La loi adoptée le 27 mai 2025, autorisant l’aide à mourir et les soins palliatifs, est actuellement examinée par le Sénat. Marie-Lys Pelissier, porte-parole du collectif, souligne que cette mesure « pose un problème éthique majeur ». Elle critique l’absence de soins palliatifs pour 50 % des Français en fin de vie et dénonce une logique qui préférerait la mort à l’accompagnement. Les organisateurs espèrent attirer entre dix et vingt mille participants, malgré les doutes sur l’impact réel de ces rassemblements.
Pour convaincre les hésitants, les animateurs mettent en avant une ambiance festive et un programme varié : témoignages, musique, prières et débats.
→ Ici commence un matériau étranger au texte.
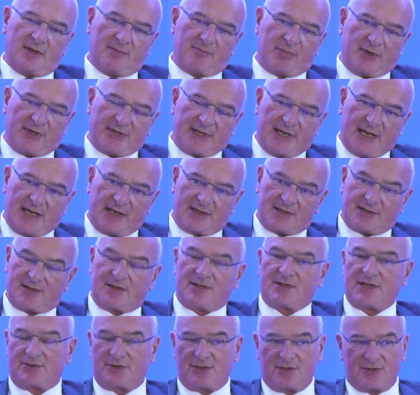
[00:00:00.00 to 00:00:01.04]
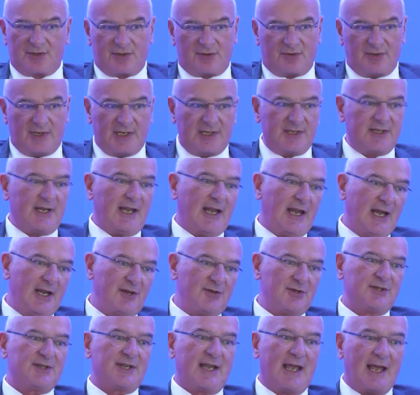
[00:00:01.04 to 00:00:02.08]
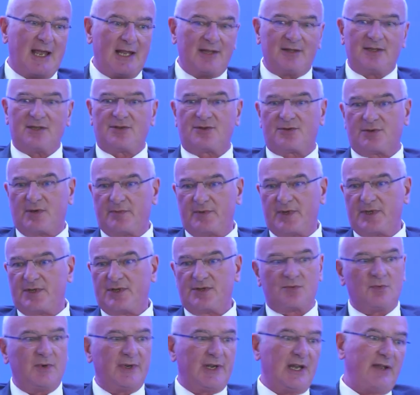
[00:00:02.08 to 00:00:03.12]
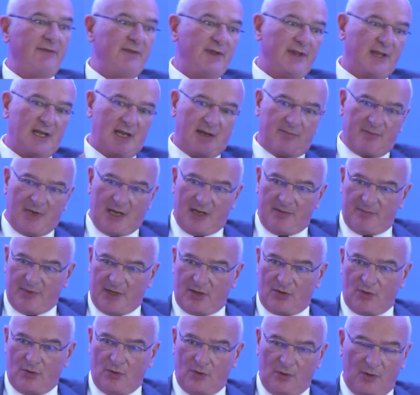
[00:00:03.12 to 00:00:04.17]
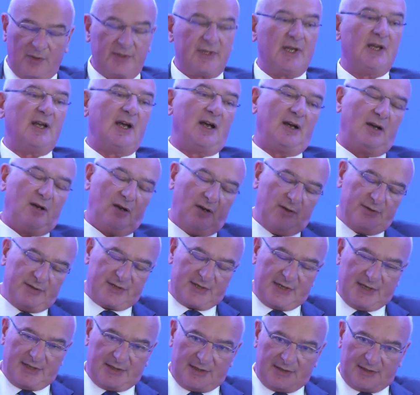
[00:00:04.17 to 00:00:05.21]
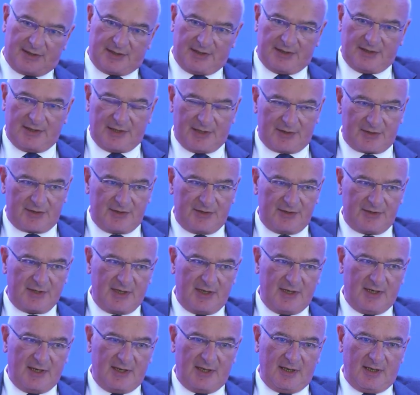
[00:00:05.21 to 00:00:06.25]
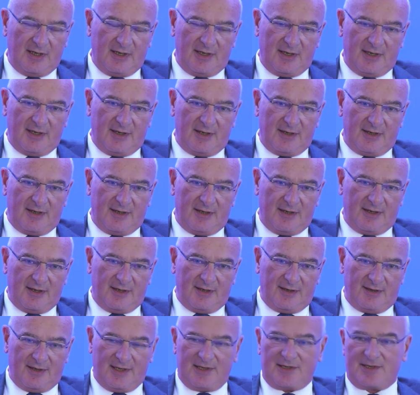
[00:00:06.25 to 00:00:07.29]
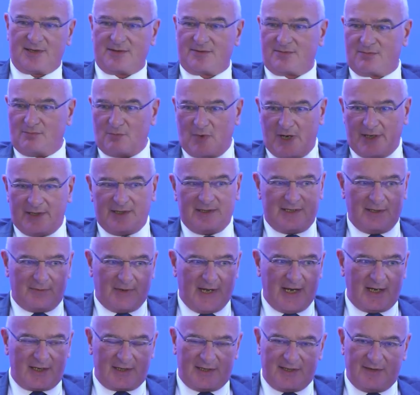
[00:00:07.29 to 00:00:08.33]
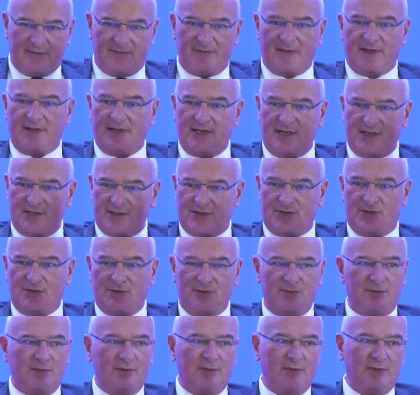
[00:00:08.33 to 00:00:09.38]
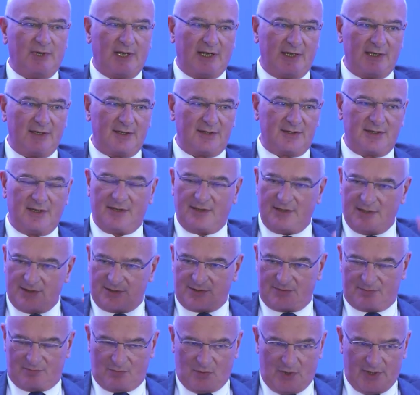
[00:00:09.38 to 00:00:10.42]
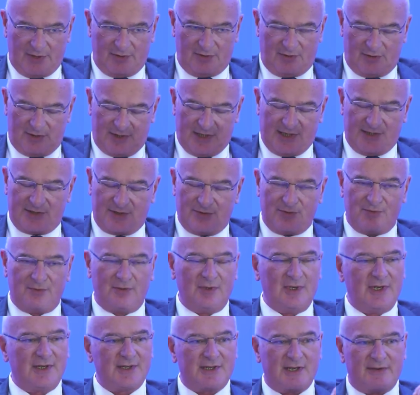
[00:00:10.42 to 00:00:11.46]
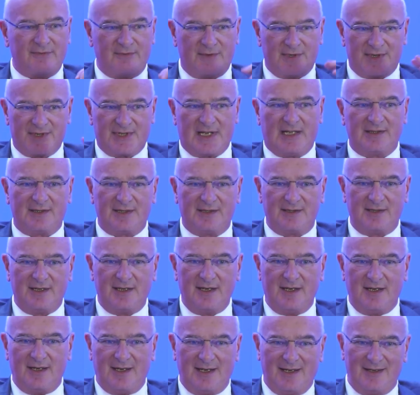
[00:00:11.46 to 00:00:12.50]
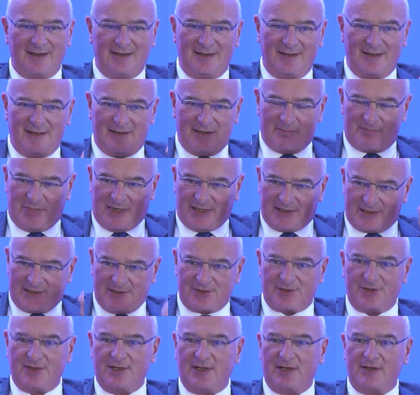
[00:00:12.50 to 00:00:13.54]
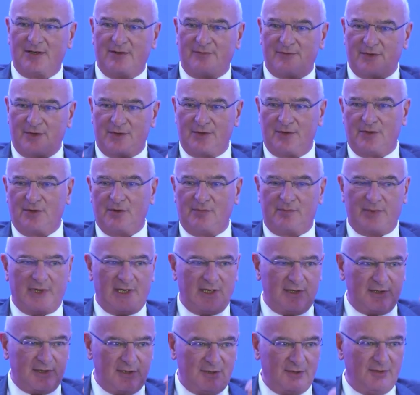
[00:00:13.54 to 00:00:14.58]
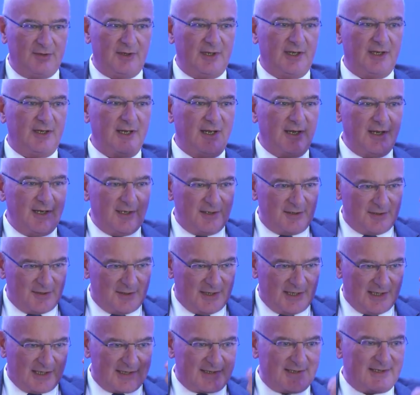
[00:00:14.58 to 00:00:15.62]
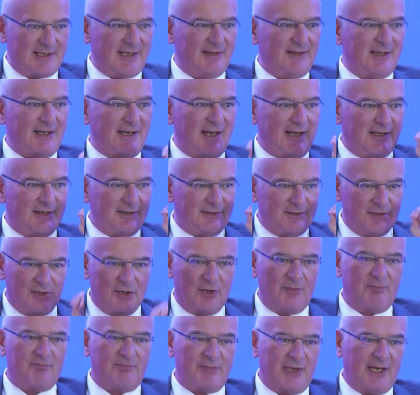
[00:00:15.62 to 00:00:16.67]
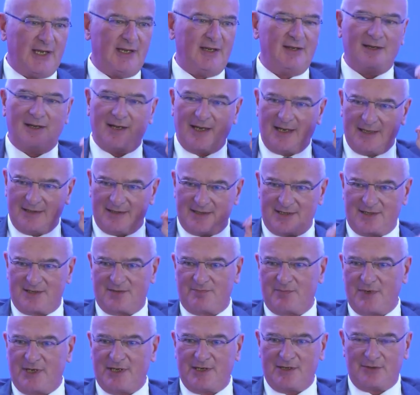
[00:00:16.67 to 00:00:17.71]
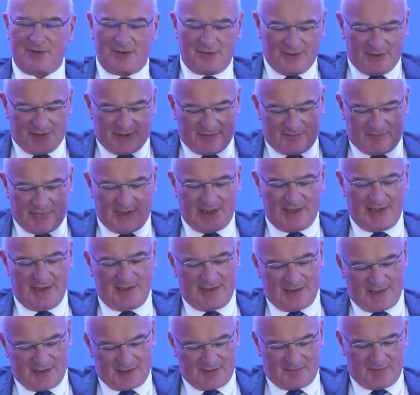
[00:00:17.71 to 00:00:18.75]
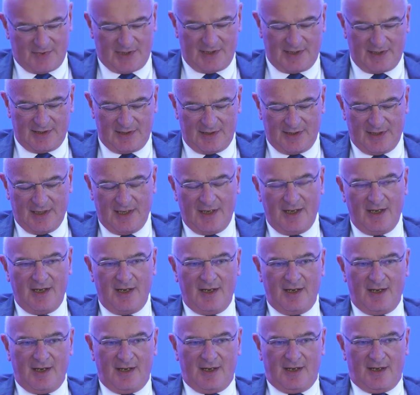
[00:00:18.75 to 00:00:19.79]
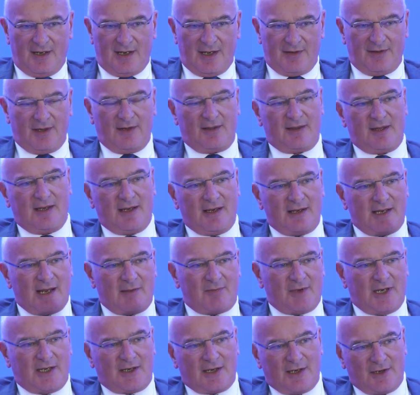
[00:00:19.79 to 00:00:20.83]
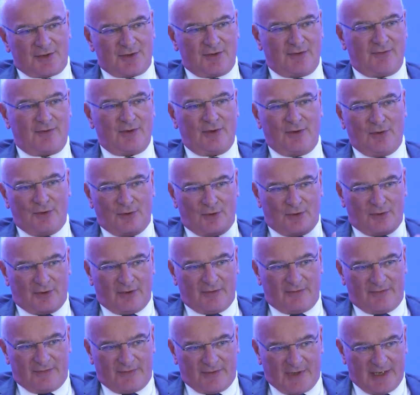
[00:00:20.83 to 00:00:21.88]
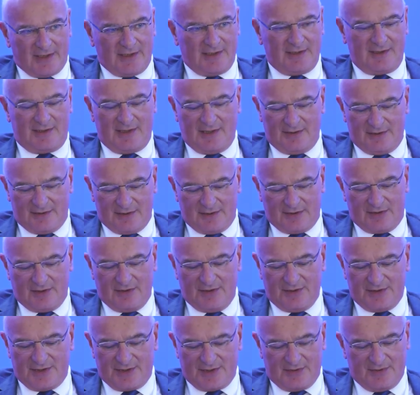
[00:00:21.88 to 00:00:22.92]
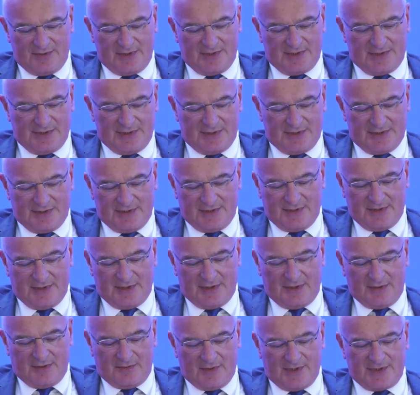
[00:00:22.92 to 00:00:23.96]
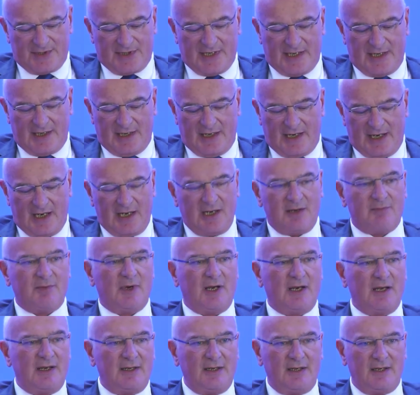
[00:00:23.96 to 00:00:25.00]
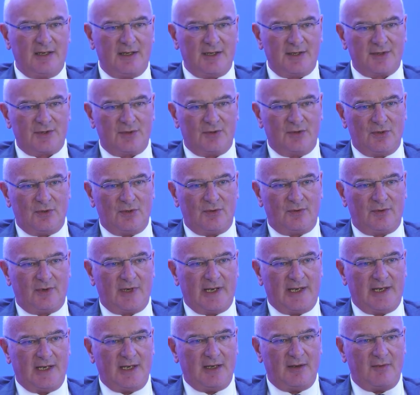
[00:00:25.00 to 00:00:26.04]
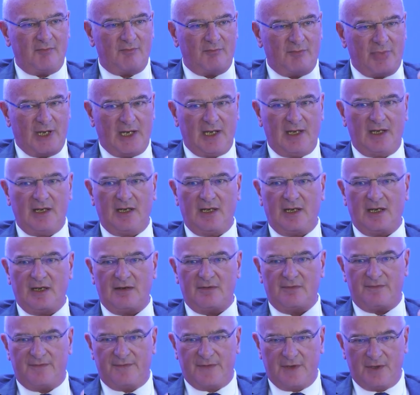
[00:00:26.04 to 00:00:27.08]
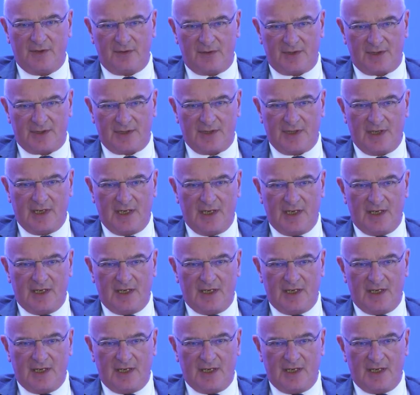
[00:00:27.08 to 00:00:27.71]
protects, such as Greece, agents and distributors, whatever they may be called, on certain conditions. This one directive and these two rulings, these two rulings have resulted in the partitioning of the European Union to an extent that had not been anticipated, could not have been anticipated. And the third application of the law of unintended consequences was that Ingmar has already been invoked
Guillaume de Thieulloy insiste sur le besoin de « montrer qu’une partie de la population ne partage pas ces orientations ». L’événement devrait également réunir des groupes de différentes régions, avec des cars organisés depuis plusieurs villes.
Les participants soulignent l’importance de se mobiliser pour défendre les valeurs de la vie, même si les enjeux politiques restent complexes. L’association propose un lieu d’échange et d’engagement, où chacun peut trouver son rôle. La Marche pour la Vie reste ainsi une plateforme de réflexion collective sur les limites éthiques des lois modernes.